Predictive analytics have changed the game for such heavyweights as Match.com, Netflix, Best Buy, and the NBA.
And credit unions have begun to harness the power of predictions, too, according to Simon Gao, vice president of consumer analytics for CUNA Mutual Group.
Predictive analysis allows credit unions to better targeting their mailings, route online advertising through favorable IP addresses, and even determine proper levels of call center staffing for the inevitable peaks and valleys.
“A little predicting goes a long way,” Gao said Wednesday during a breakout session at the National Association of Credit Union Service Organizations’ annual conference in Lake Buena Vista, Fla.
As opposed to forecasting, which measures data in the aggregate to determine overarching trends, predictive analysis sifts through the mountains of consumer behavior data that has become available in recent years to determine patterns for individuals’ future actions.
It’s a tool that increases an organization's efficiency—often considerably—and therefore boosts odds of success in a competitive business climate.
“It’s not a crystal ball—it’s not going to change things overnight,” Gao said. “But’s an additional tool that businesses can use to impact their decisions.”
Predictive analysis is highly actionable, he added. “It’s not like forecasting; the predictions are individual. So you can have an action plan to impact the outcome.”
Consider Netflix, which initially provided DVDs only through the mail—a business model that might not have survived long-term against the established video giant Blockbuster.

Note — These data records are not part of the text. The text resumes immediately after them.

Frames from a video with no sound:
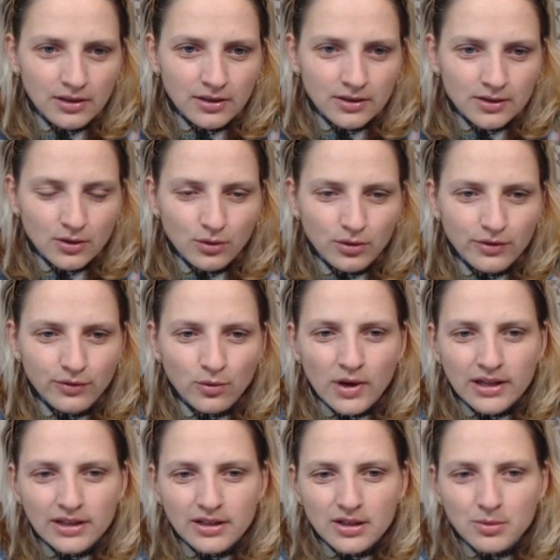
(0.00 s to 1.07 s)
So if
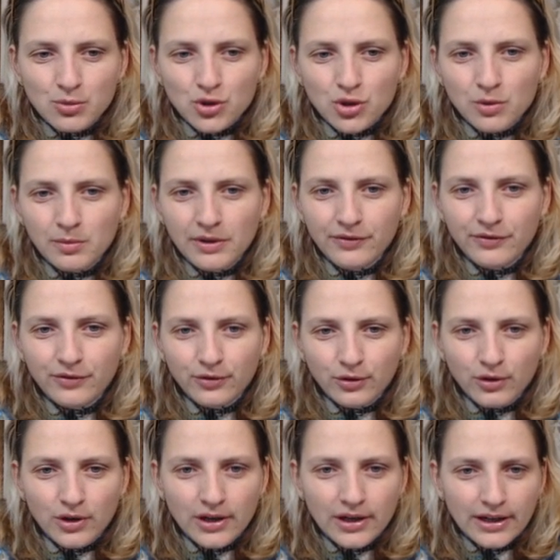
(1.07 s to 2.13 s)
white is pushing
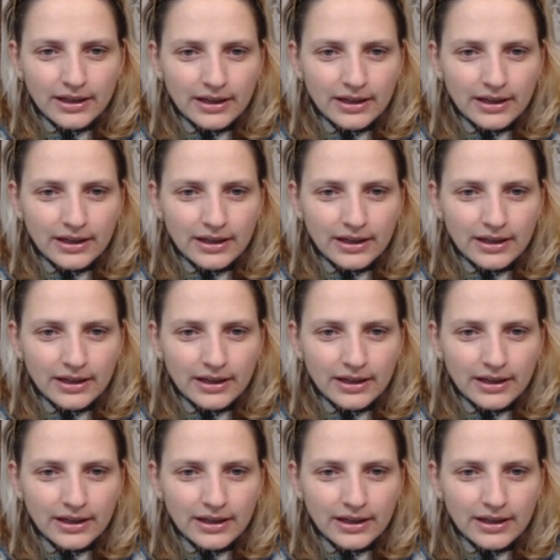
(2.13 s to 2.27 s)
b4, I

Predictive analytics enabled the company to tailor suggestions for movies to its customers, buying enough time to refine and launch a streaming delivery channel that eventually put its rival out of business.
Match.com says it has a 95% success rate at determining whether a relationship will stick based on just 10 data points. Best Buy determined that 7% of its customers accounted for 43% of purchases. Not only can the company cater offers to that loyal subset, it can predict which potential customers’ behavior mimic that of the 7%.
And some NBA teams, following the lead of the “Moneyball” numbers-crunching revolution in baseball, have found success using predictive analytics to set the best personnel matchups against a given opponent and finesse game plans.
CUNA Mutual Group has put several predictive models into practice, Gao said, and the possibilities run rampant for credit unions.